***** Dataset records *****
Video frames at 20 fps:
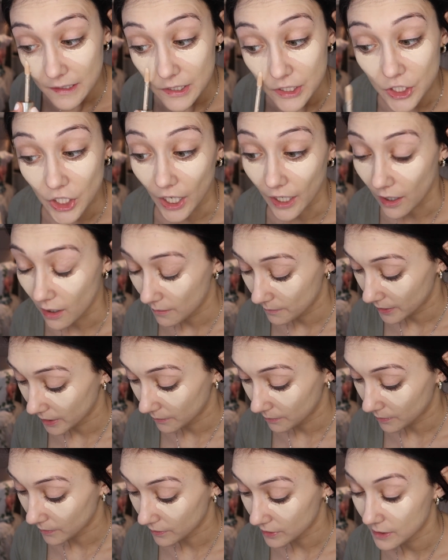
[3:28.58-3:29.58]
check on
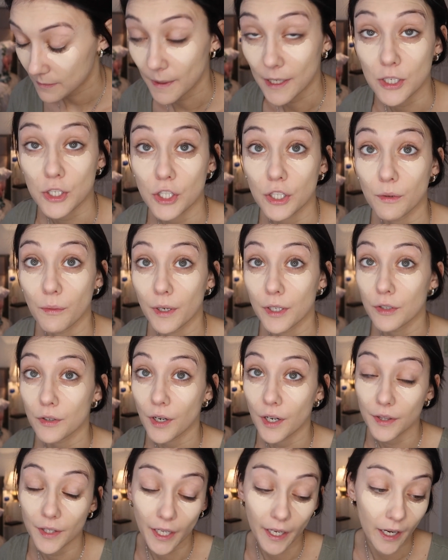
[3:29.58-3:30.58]
people, especially when you're
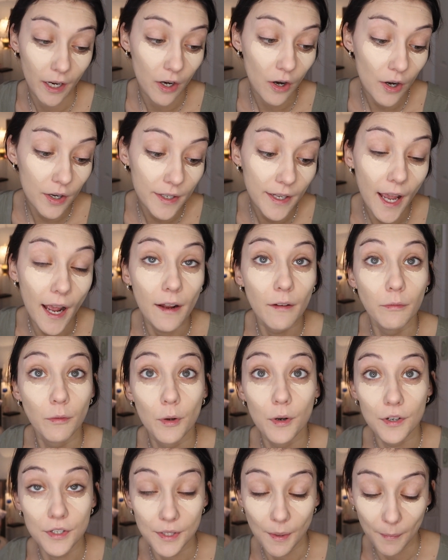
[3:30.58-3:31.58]
on like a cardiac
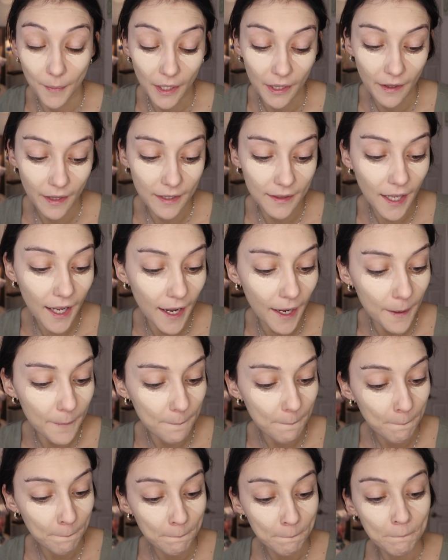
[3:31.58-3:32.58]
floor or something like that.
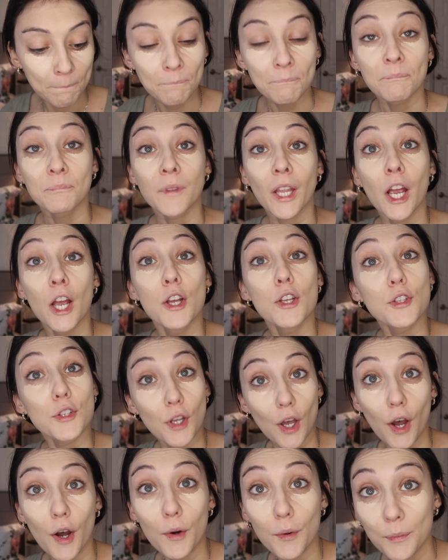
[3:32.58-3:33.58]

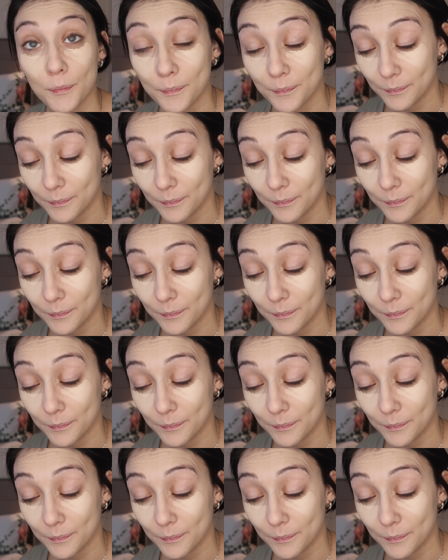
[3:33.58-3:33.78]
So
*****
## Directions for this task
Drop the images and repeat the data exactly.

## Response
Video frames at 20 fps:
[3:28.58-3:29.58]
check on
[3:29.58-3:30.58]
people, especially when you're
[3:30.58-3:31.58]
on like a cardiac
[3:31.58-3:32.58]
floor or something like that.
[3:32.58-3:33.58]

[3:33.58-3:33.78]
So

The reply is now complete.